Data and Sampling
Studies
Study types
- Observational study - No random assignment. Only correlation is possible and causation can not be inferred
- Experimental study - Random assignment is used, causation may be inferred
Variables in studies
- Response variable - a variable which us being studied
- Explanatory variable - a variable which is explains changes in response variable
- Confounding variable - a variable which is explains correlation between the response and explanatory variables
- Blocking variable - a variable used to split the data into categories (blocks) if it is suspected the variable may have an impact on the response variable
Variable types
- Variables can either be numerical or categorical
- Numerical variables can either be discrete or continuous
- Categorical variables may be ordinal in which case categories have a natural ordering
Sampling Techniques
- Simple random sampling - randomly sample from whole population
- Stratified sampling - split population into strata, randomly sample from each strata
- Cluster sampling - split population into clusters, randomly select some clusters then randomly select from those clusters
Stratified sampling is used when we want to ensure we gather stats for a particular group.

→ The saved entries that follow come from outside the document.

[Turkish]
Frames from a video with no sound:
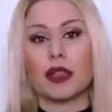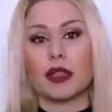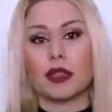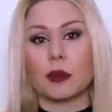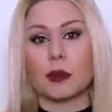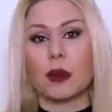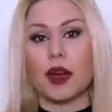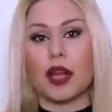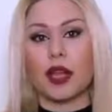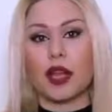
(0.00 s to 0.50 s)

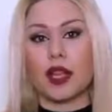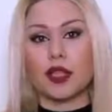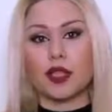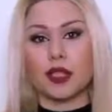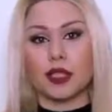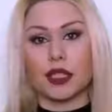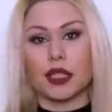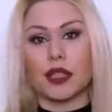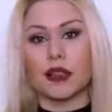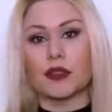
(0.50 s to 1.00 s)
medyada
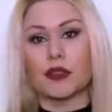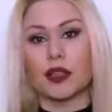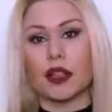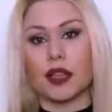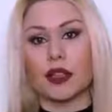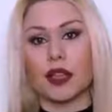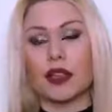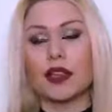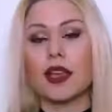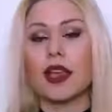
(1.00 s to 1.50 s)
paylaştıkları
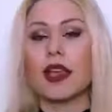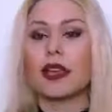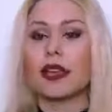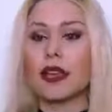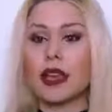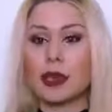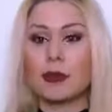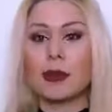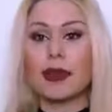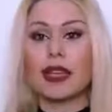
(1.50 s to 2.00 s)
iftiralar
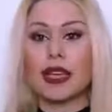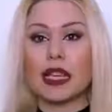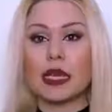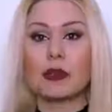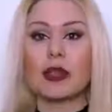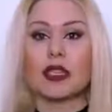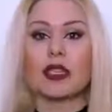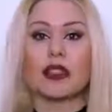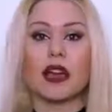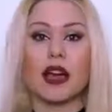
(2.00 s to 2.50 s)
kelime
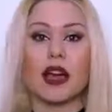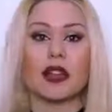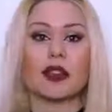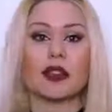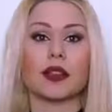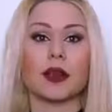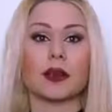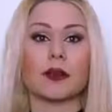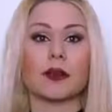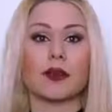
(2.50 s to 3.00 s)
kelimesine
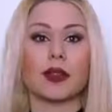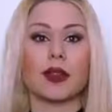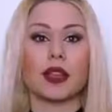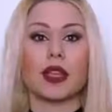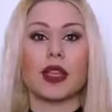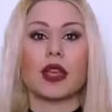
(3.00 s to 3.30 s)
aynı.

Cluster sampling is used to reduce the amount of samples required.
Bias
- Convenience sample
- Non-response
- Voluntary response
Experimental Design
- Control - control differences between treatment groups under study
- Randomisation - randomly assign to treatment groups
- Replication - studies should be replicable, single studies should use a large sample
- Block - handle other variables which might impact response variable
Numerical Data
Measures of Centre
- Mean - arithmetic average
- Median - “middle” number, or if even number of values, average of middle 2
- Mode - most frequent value
Measures of Spread
Inter-quartile range (IQR)
`Q3 - Q1`
Range
`max - min`
Variance
`s^2 = (sum_(i=1)^n (x_i - bar x)^2) / (n - 1)`
Standard Deviation
`s = sqrt(s^2) = sqrt((sum_(i=1)^n (x_i - bar x)^2) / (n - 1))`
Z-score
The Z-score is the number of standard deviaitons a value is from the mean
`Z=(x−μ)/σ`
Sampling Error
Samples statistics taken from a population will always vary from the actual population value
Standard Error
Sampling variability of the mean
`SE = σ / sqrt(n)`
When standard deviation (σ) is not known, sample standard deviation s is used to estimate standard error.
`SE = s / sqrt(n)`
Central Limit Theorem (baby version)
`bar x ~ N(mean = μ, SE = σ / sqrt(n))`
Conditions:
- Sample observations must be independent. If sampling without replacement then must have n < 10% population
- Population is either normal or n is large (> 30 approx)
Confidence Intervals
A confidence interval gives a margin of error for a point estimate from a sample
point estimate ± margin of error
Margin of error
Half the width of confidence interval
Margin of error = `z_r * SE = (z_r * σ) / sqrt(n)`
Where `z_r` is the Z-score of the cut-off point
WKU/David Neal - Z–scores and Confidence Intervals
Hypothesis Testing
Competing claims
- Null Hypothesis - H0 - skeptical perspective
- Alternative Hypothesis - Ha - point of view under consideration
Construction of the hypothesis
Alternative hypothesis is one of:
- One Sided -
μ < null value
or μ > null value
- Two Sided - μ ≠ null value
UCLA - What are the differences between one-tailed and two-tailed tests?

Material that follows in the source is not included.